Wtorek, 5 kwietnia 2016 · Komentarze(0)
Uczestnicy
Zapowiadali piękną pogodę, Od jutra miało się ochłodzić. Musiałam wykorzystać ten dzień, mimo, że byłam po nocce.
Było tak cieplutko i fajnie. ;)
Pojechałam na Ulim, Dzierżów do Kołczyna by tam wskoczyć na wał i przez Nowiny Wielkie ile sił w nogach wyjechałam na przeciw Adrianowi, który w Łupowie dołączył do mnie. ;)


nie miałam co fotografować a chciało mi się, więc zrobiłam fotkę sobie ;)
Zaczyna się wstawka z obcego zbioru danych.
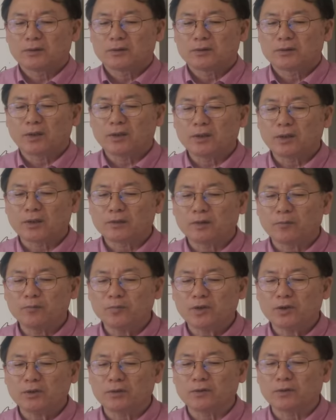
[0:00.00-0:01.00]
저희가
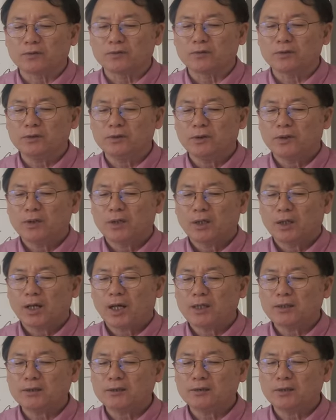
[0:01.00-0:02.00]
섬기는 것은
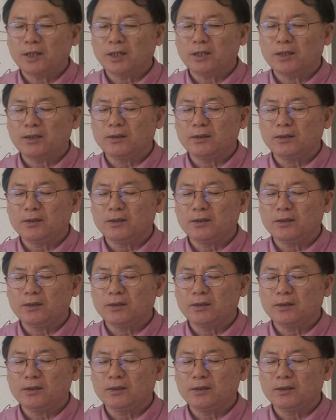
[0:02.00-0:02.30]
하늘에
koń zaskoczony, że na wale kogoś widzi








wiosna ;)


gdzieś w polu... Wszędzie wejdzie! 

trasa: https://www.endomondo.com/users/10267544/workouts/700210951
Adrian: http://robak88.bikestats.pl/1450696,Troche-pokrecic-przy-slonecznej-pogodzie.html

Nowiny Wielkie- wieża widokowa i konie w lubiszynie

Sobota, 26 marca 2016 · Komentarze(0)
Uczestnicy
Jak to zwykle już u nas bywa, Adrian rzuca propozycje gdzie jechać, po co i na co, a ja się poprostu zgadzam.. potem się ewentualnie denerwuję kiedy wiatr mi dmucha prosto w twarz a była opcja by jechać z wiatrem. Ale na szczęście tego dnia, było ciepło, miło i przyjemnie. 
Wróciłam z pracy nad ranem, szybki prysznic i na rower.
Adrian rzucił propozycje, żeby pojechać do Nowin Wielkich ponieważ doszły go słuchy, że kesz tam schowany został zniszczony. 
Tak więc, jedziemy by zobaczyć co się stało i naprawić szkody ;)
Do Nowin Wielkich dotarliśmy bardzo szybko. Gorzej mi było wejść (bo o wjechaniu nawet nie myślałam) na wieżę widokową bo ta górka nie zachęca.. :) Ale za to jak się zjeżdżało.... uuu.... bajka ;)

widok z wieży.. na pobliskie miejscowości


i resztę świata ;)
Kiedy ja zachwycam się widokami, Adrian zachwyca się świątecznym ciastem ;p


przyłapany na gorącym uczynku udaje, że On to nie On...;)


ponieważ kesz Adriana w starym opakowaniu uległ zniszczeniu przydał się pojemnik po cieście ;) Tak nawiasem mówiąc, to śniadaniówka szkolna mojej córki która nie wie jeszcze jak bardzo nam się przydała. ;) 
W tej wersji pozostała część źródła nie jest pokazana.